Hans-Jürgen Röddiger wurde in der Hansestadt Stralsund geboren, erlernte den Beruf des Elektrikers und lebte dort bis zu seinem Verschwinden. Während sein Freund Harald am 16. September 1964 nicht zu seinem Musterungstermin erschienen war, blieb Röddiger an dem Tag seiner Arbeit fern und es konnte trotz der Nachforschungen seines Meisters nichts zu seinem Verbleib in Erfahrung gebracht werden.
Im Nachhinein konnten die Ermittlungsbehörden der DDR rekonstruieren, dass Röddiger an diesem Tag, statt zu seiner Arbeit zu gehen, mit seinem Motorrad seinen Freund Harald Zech in dessen Wohnung in Bresewitz besuchte. Sein Motorrad war es auch, welches später zwischen Zingst und Prerow festgestellt wurde. Seine Lederjacke und die seines Freundes sowie die Fahrerlaubnisscheine für die Motorräder wurden später in Bresewitz in der Wohnung von Harald Zech gefunden. Wochentags lebte auch Zech in Stralsund in einem Zimmer, dass er sich mit seinem Vater teilte. Diese Wohnung lag wie Röddigers Ausbildungsbetrieb in der Bahnhofstraße.
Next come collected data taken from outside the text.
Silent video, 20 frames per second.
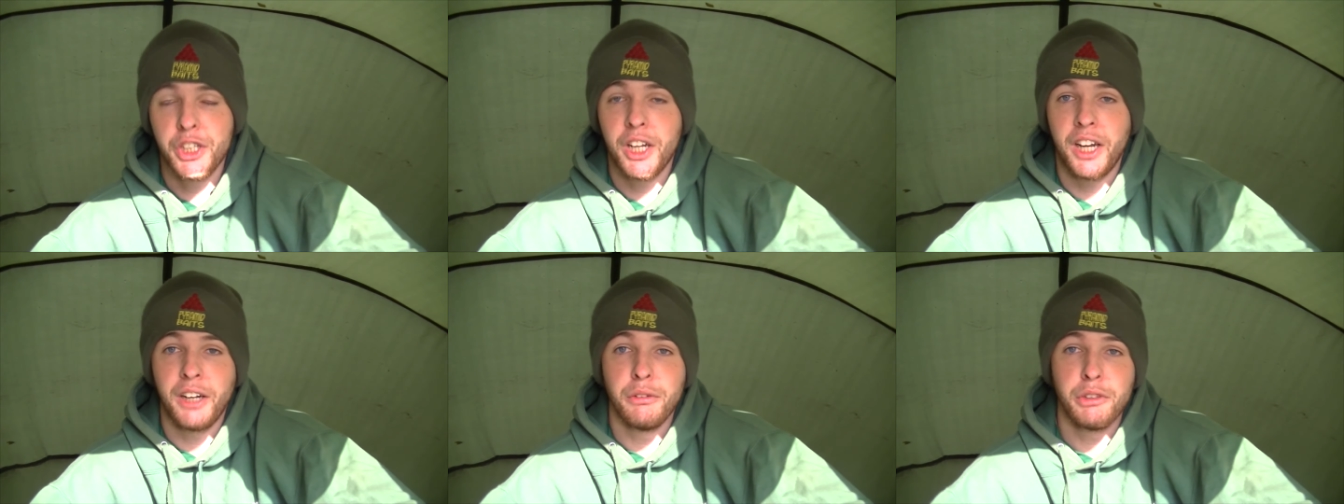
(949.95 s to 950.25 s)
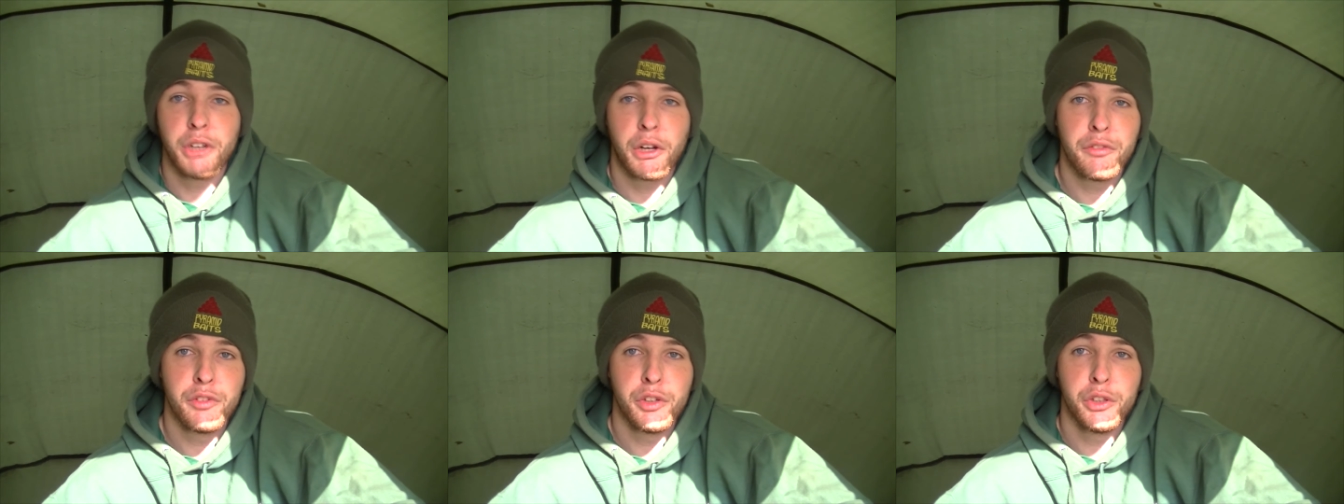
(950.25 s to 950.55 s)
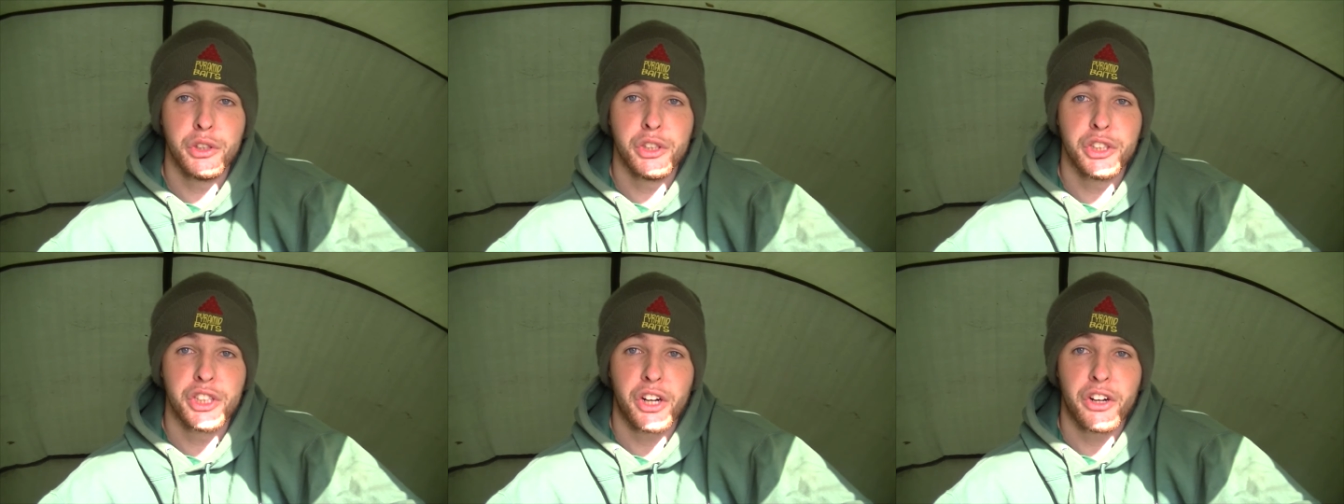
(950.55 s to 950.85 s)
and it was over the
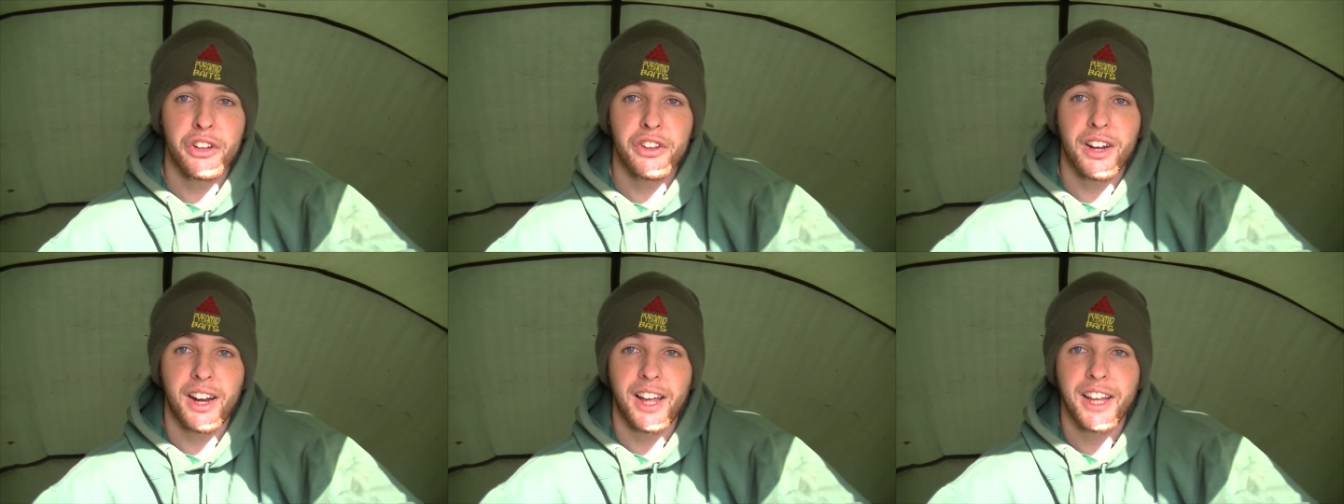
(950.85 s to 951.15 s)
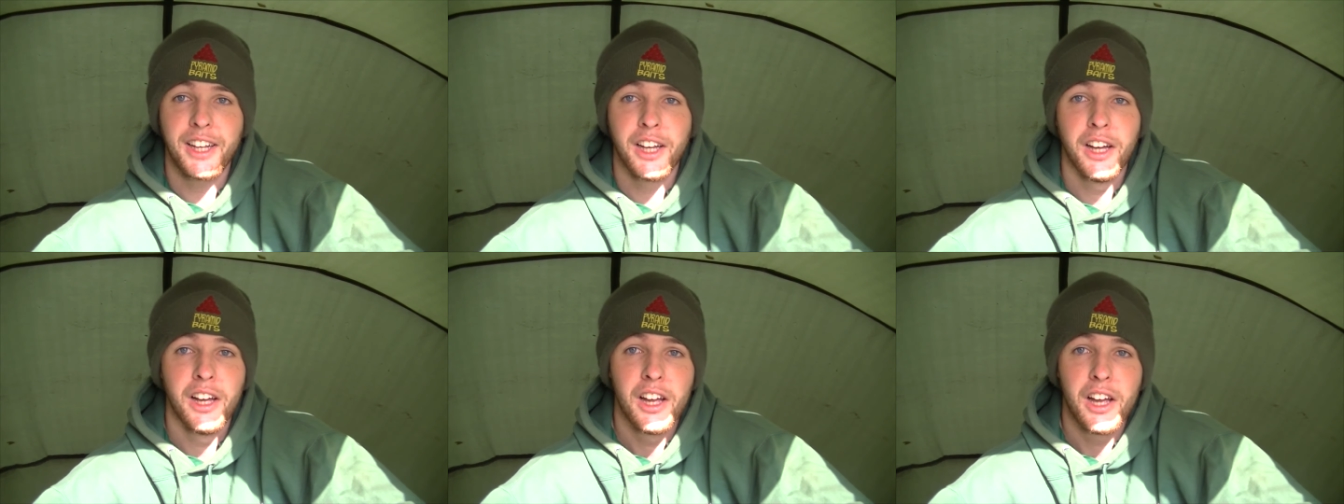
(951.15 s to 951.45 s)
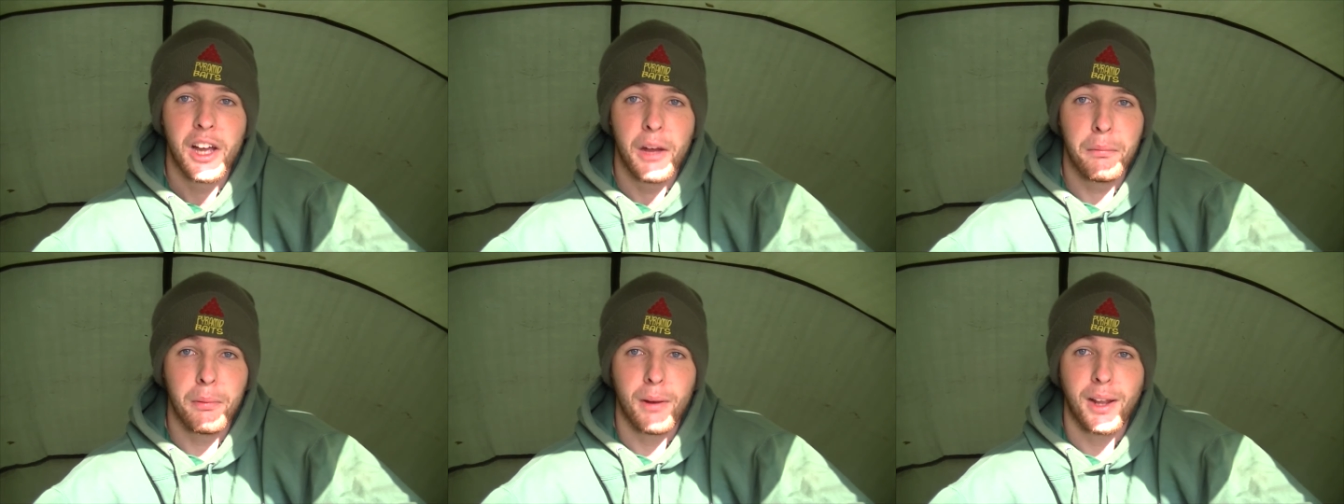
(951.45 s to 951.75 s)
other side of the lake,
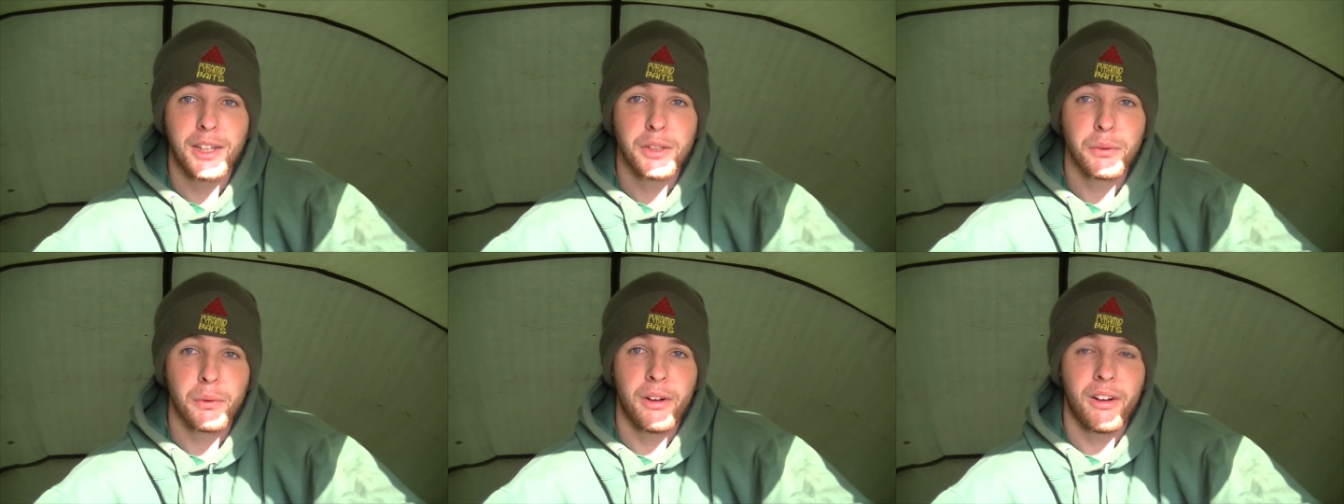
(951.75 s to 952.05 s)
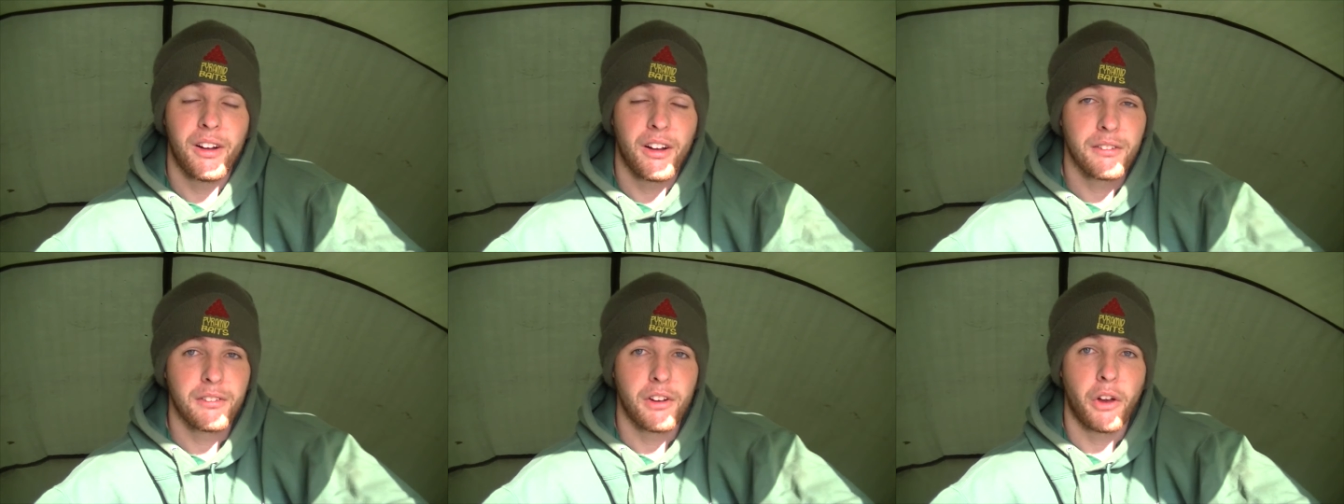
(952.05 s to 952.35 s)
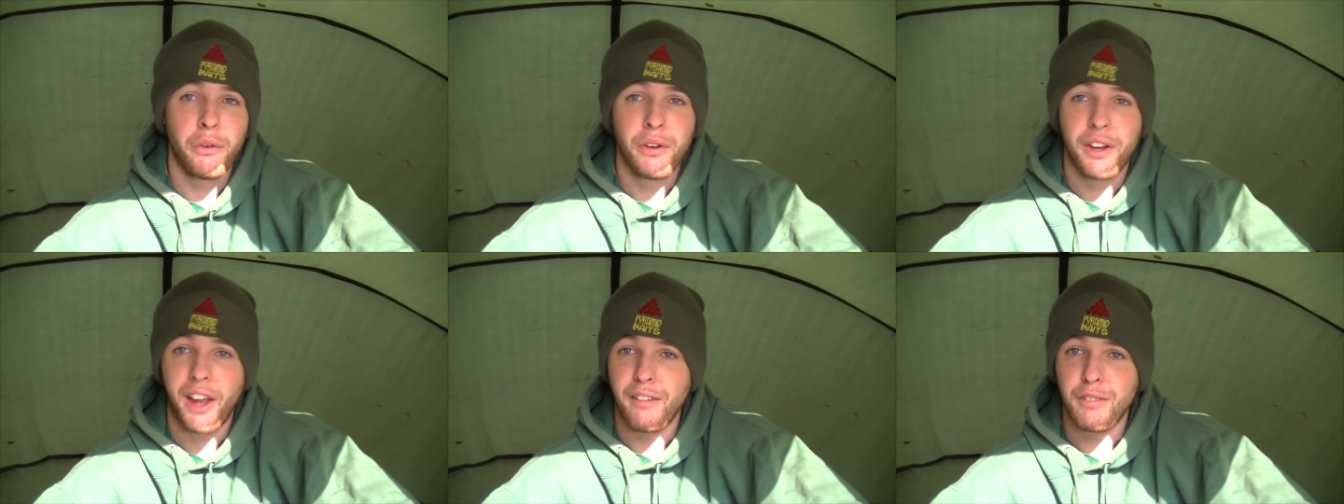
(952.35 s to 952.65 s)
a place where I
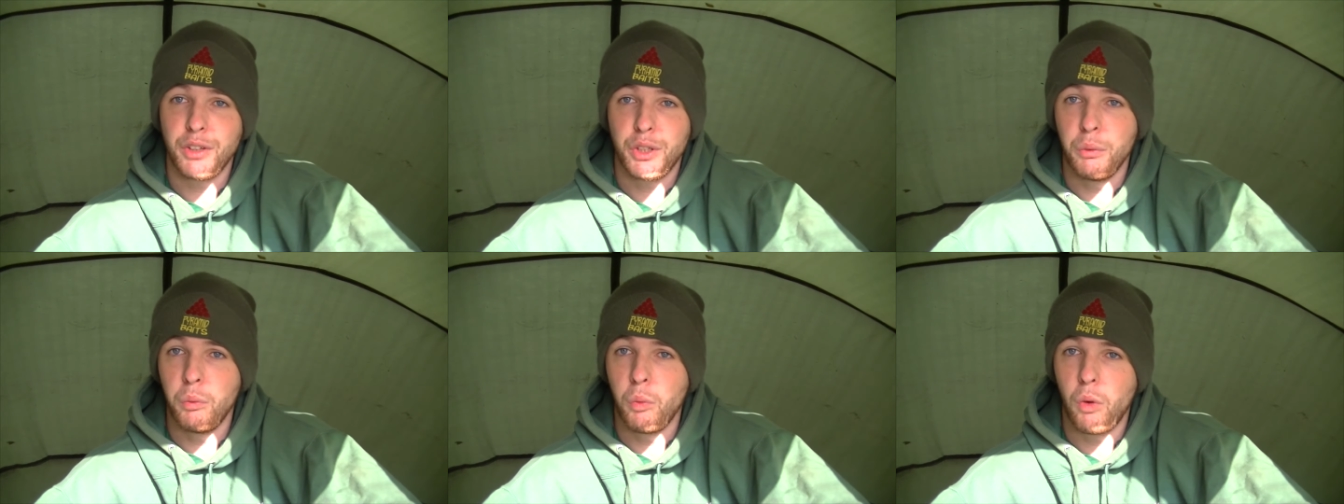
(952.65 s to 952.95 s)
only gave it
Es lässt sich aus dem vorliegenden Material nicht ableiten, wie zufrieden Röddiger mit den Verhältnissen in der DDR gewesen ist. Allerdings ist gegen ihn eine Verurteilung wegen Beihilfe zur Verletzung des Passgesetzes zu acht Monaten Gefängnis auf Bewährung belegt. Zu wessen Gunsten er diese Beihilfe geleistet hatte, lässt sich heute leider nicht mehr rekonstruieren. Weiterhin verzeichnet die Stralsunder Abgangsmeldung auch Gerüchte, nach denen eine Kellnerin von ihm schwanger gewesen sei und er sich womöglich durch eine Flucht dieser Verantwortung habe entziehen wollen.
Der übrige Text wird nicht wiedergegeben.